Attitude Determines Altitude
One of the phrases I’ve gotten very accustomed to hearing is “change your belief systems if you want to achieve”. It’s a concept that is almost a buzz catch-phrase level. The more one looks at it, it makes sense why it’s such a popular phrase in certain sectors of society. Anyone who wants to go somewhere or improve where they’re at will have to face the concept of this phrase in one way shape or form.
In the sermon that this blog post is built on, let’s take a look at how our ways of believing will shape and influence many things in our lives. One quote I heard on a podcast once said that events and things are neutral but our beliefs about them colors our emotional response.
In a more pedestrian way of thinking, a red box is just a red box. However, if the red box is associated with the memory system of holidays of old and the pleasures of being with family for the end of the year, most red boxes you see will trigger some form of positive feelings in your day to day life. In some regards, you may have unspoken biases towards red boxes. You may prefer to buy an item in a red box instead of a blue one if the choice was equal. You get excited when your spouse shows up with a red box in hand, even if it’s left over food from the office.
You get the point. How you believe has an impact on how you do what you do. So, the premise of the topic of the day is the question: does your beliefs hinder or serve? Let’s dive into the sermon concept and then zoom back out and look at the question again towards the end.
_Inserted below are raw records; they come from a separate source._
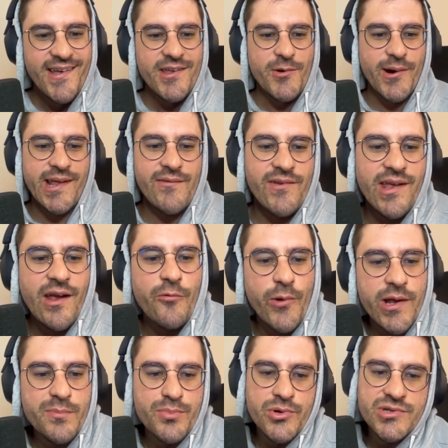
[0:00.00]
You are giving a
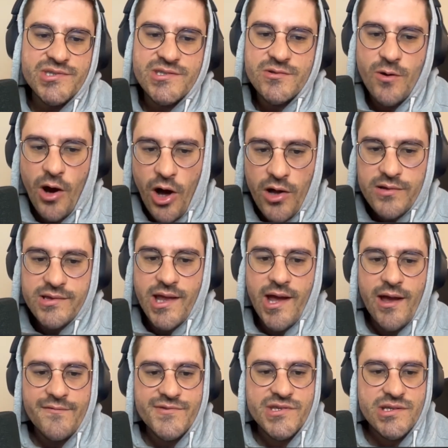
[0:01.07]
great boost to all
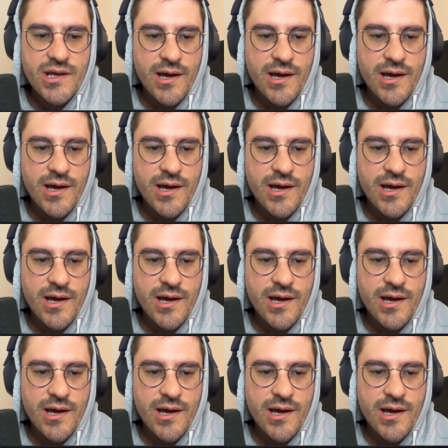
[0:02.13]
devs.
For those who aren’t familiar with the biblical account of David versus Goliath, here is the super short recap. David was a shepard boy who had older brothers who served in the military. At the time, Israel was in conflict with the Philistines. I developed the sermon from the perspective of the Philistine’s point of view for dramatic effect. Goliath was their star veteran fighter who threw a challenge. If anyone could beat him, his country would be their servants. If he beat the Israeli fighter, then, Israel was to be servants of the Philistines. Oh, and yes, Goliath was not only a skilled master fighter, he was also a giant and had a significant size advantage.
Before getting into the three over-simplified belief systems, the choice to present the topic from the Philistine’s perspective is simple. We all root for the under dogs. We all want David to win. We expect that. It’s the mindset that makes great movies. What we don’t often consider is that the Philistines really thought that their campaign of world domination was sanctioned by their gods. It is not a stretch of the imagination to see that they moved as conquerors as one of their given rights. They had the might. They had the skills. They had the technological advantage. It was a sure thing that they would win, especially against such a lesser developed nation as the people of Israel. A cautionary tale for over confidence.